• [Exercise description]:
Please give back every entry in full, word for word, but none of the pictures.

Dataset entries:
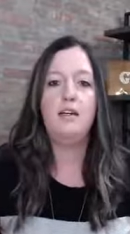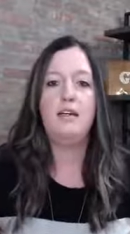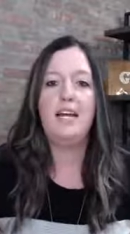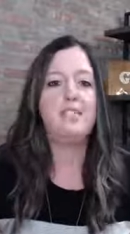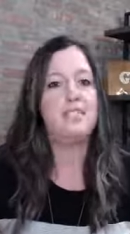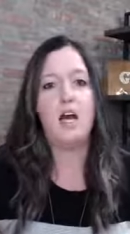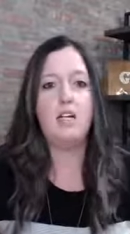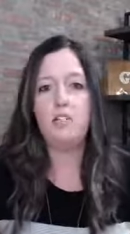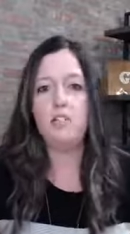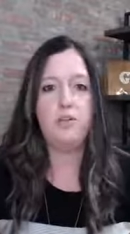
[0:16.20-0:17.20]
is
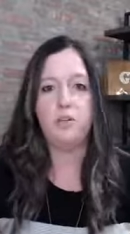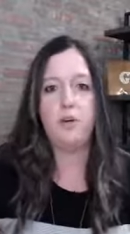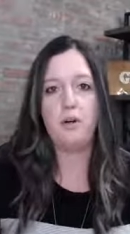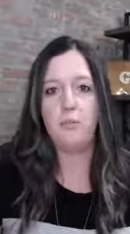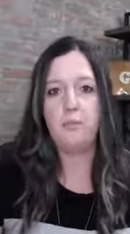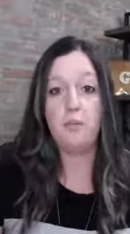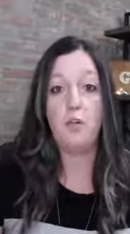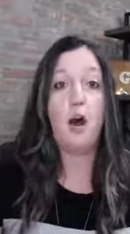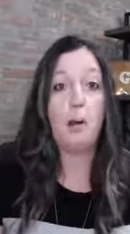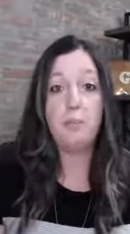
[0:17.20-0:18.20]
not super
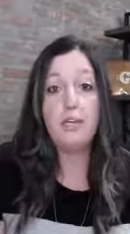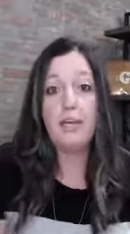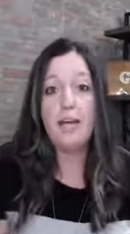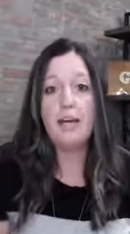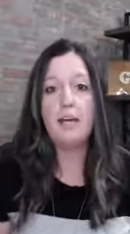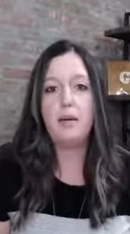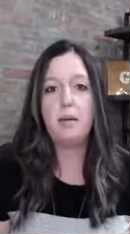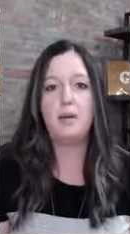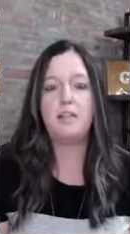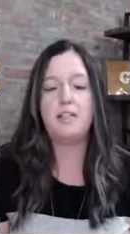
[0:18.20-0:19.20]
complicated,
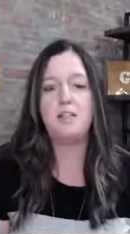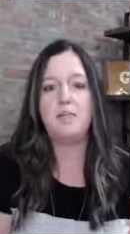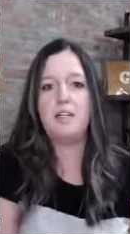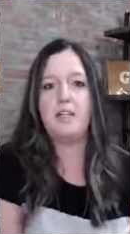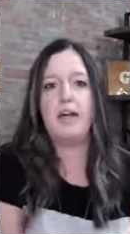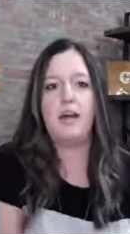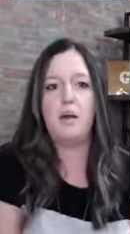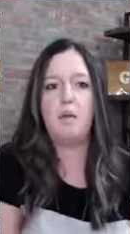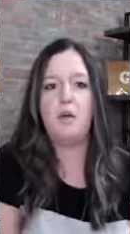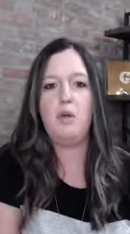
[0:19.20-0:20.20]
but it's something that
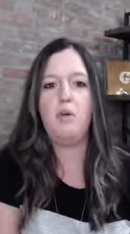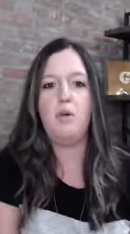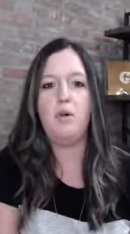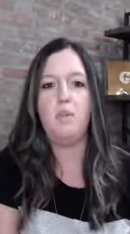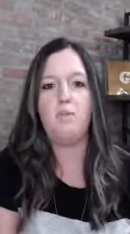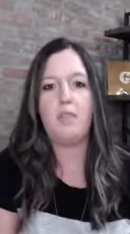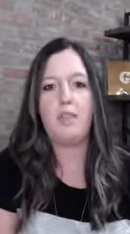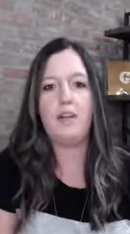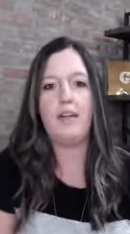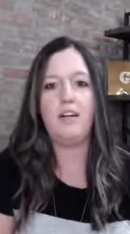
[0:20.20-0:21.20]
people
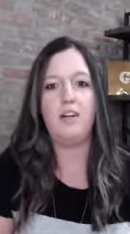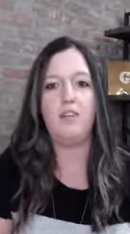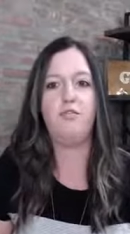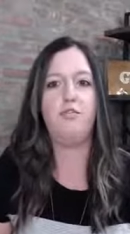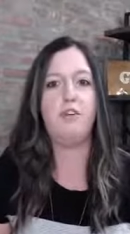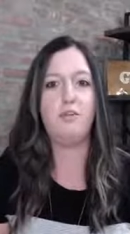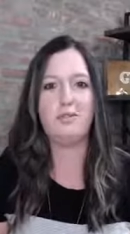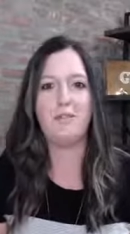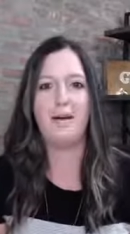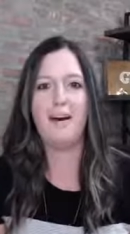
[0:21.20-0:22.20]
get
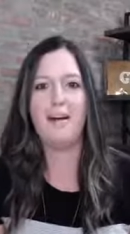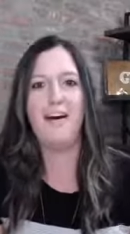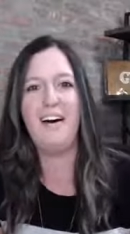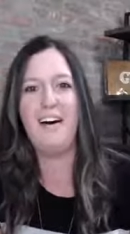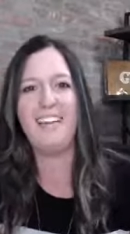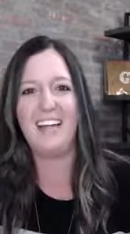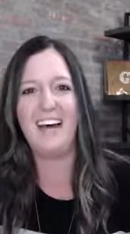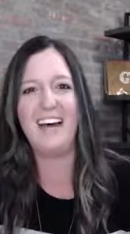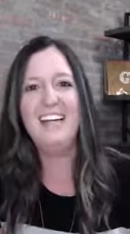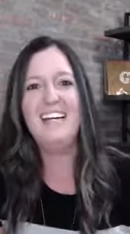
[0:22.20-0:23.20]
confused about a
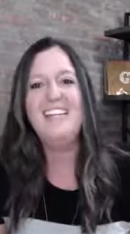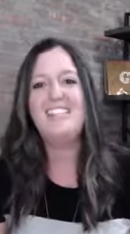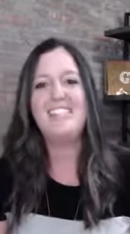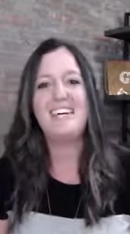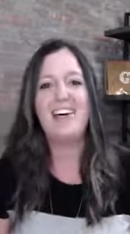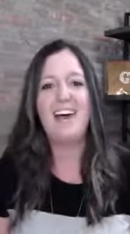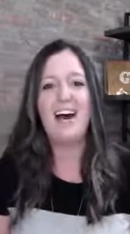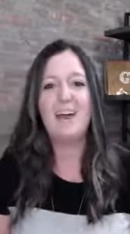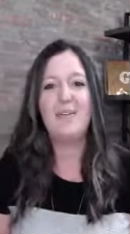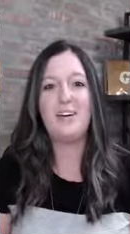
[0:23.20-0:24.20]
lot. So
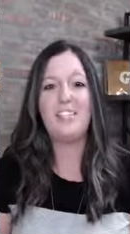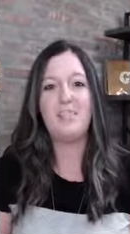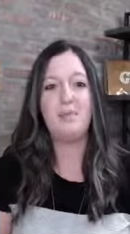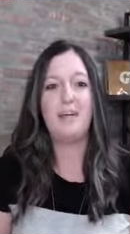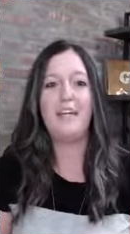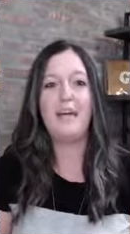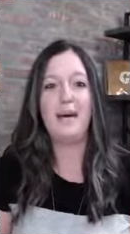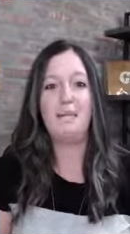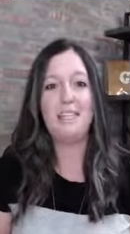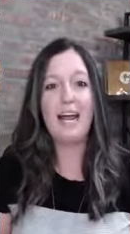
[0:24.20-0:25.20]
I wanted to bring it
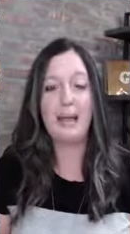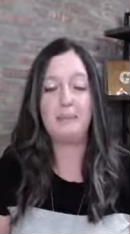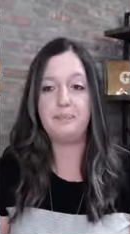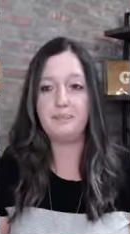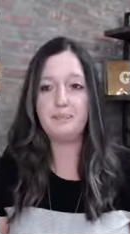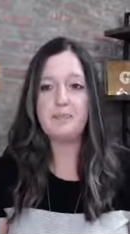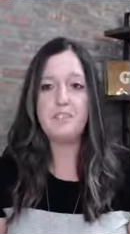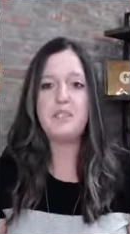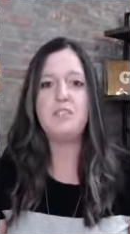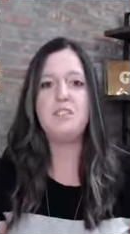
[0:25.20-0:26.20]
up today.
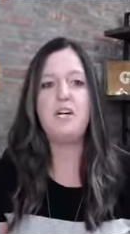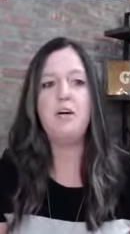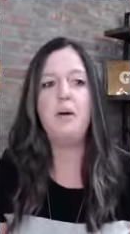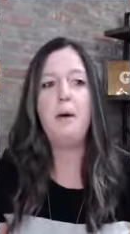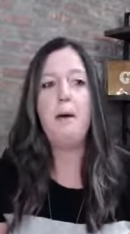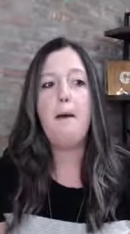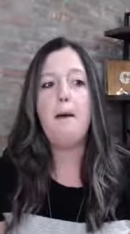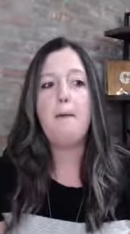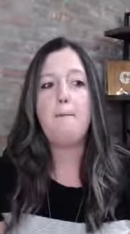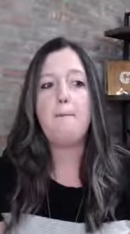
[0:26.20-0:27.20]
So
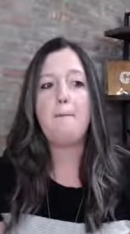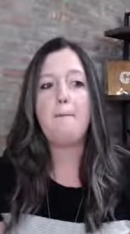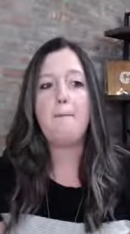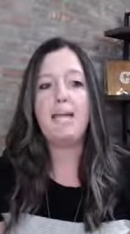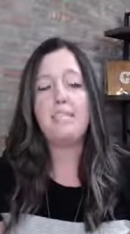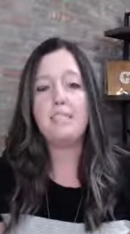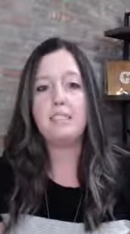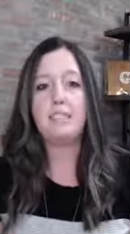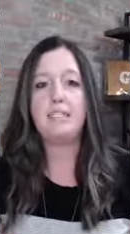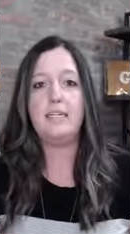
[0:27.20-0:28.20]

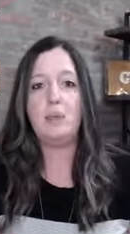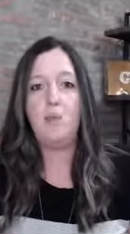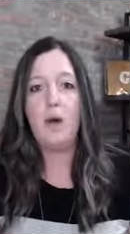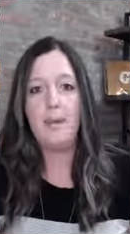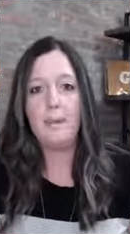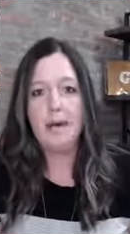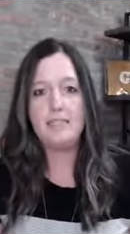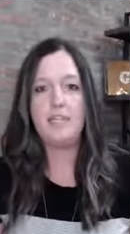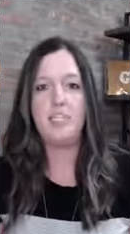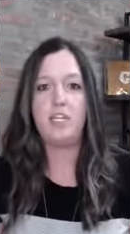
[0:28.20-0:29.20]
basically what
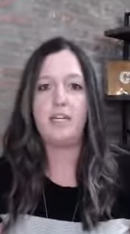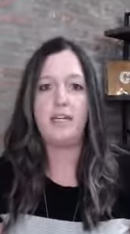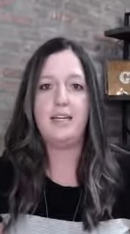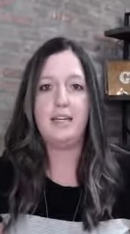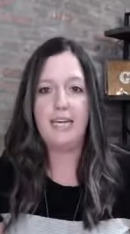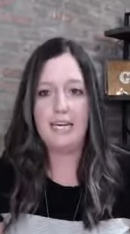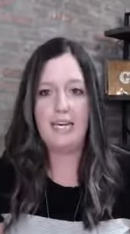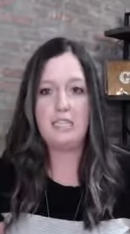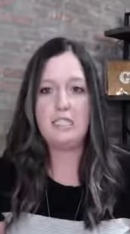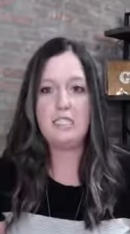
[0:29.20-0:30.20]
messaging
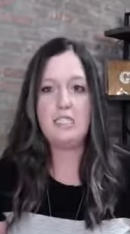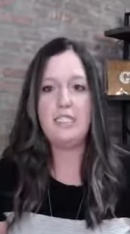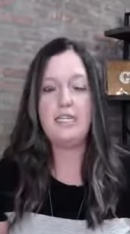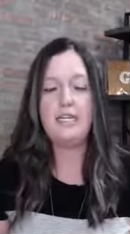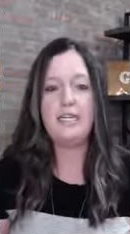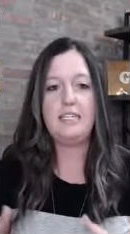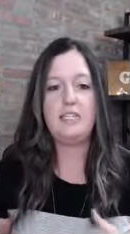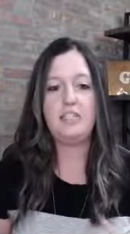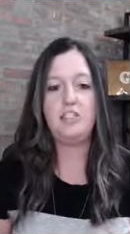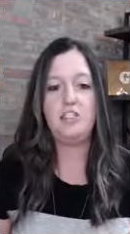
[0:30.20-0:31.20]
is,
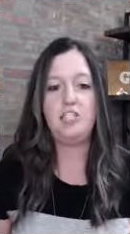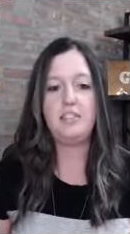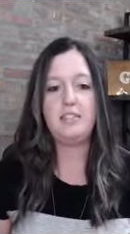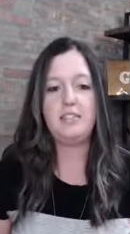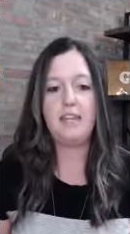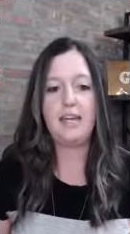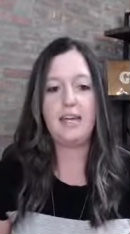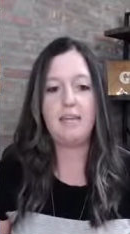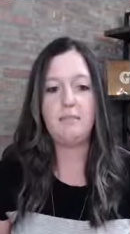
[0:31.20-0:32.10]
is it's just like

• [Problem solution]:
[0:16.20-0:17.20]
is
[0:17.20-0:18.20]
not super
[0:18.20-0:19.20]
complicated,
[0:19.20-0:20.20]
but it's something that
[0:20.20-0:21.20]
people
[0:21.20-0:22.20]
get
[0:22.20-0:23.20]
confused about a
[0:23.20-0:24.20]
lot. So
[0:24.20-0:25.20]
I wanted to bring it
[0:25.20-0:26.20]
up today.
[0:26.20-0:27.20]
So
[0:27.20-0:28.20]

[0:28.20-0:29.20]
basically what
[0:29.20-0:30.20]
messaging
[0:30.20-0:31.20]
is,
[0:31.20-0:32.10]
is it's just like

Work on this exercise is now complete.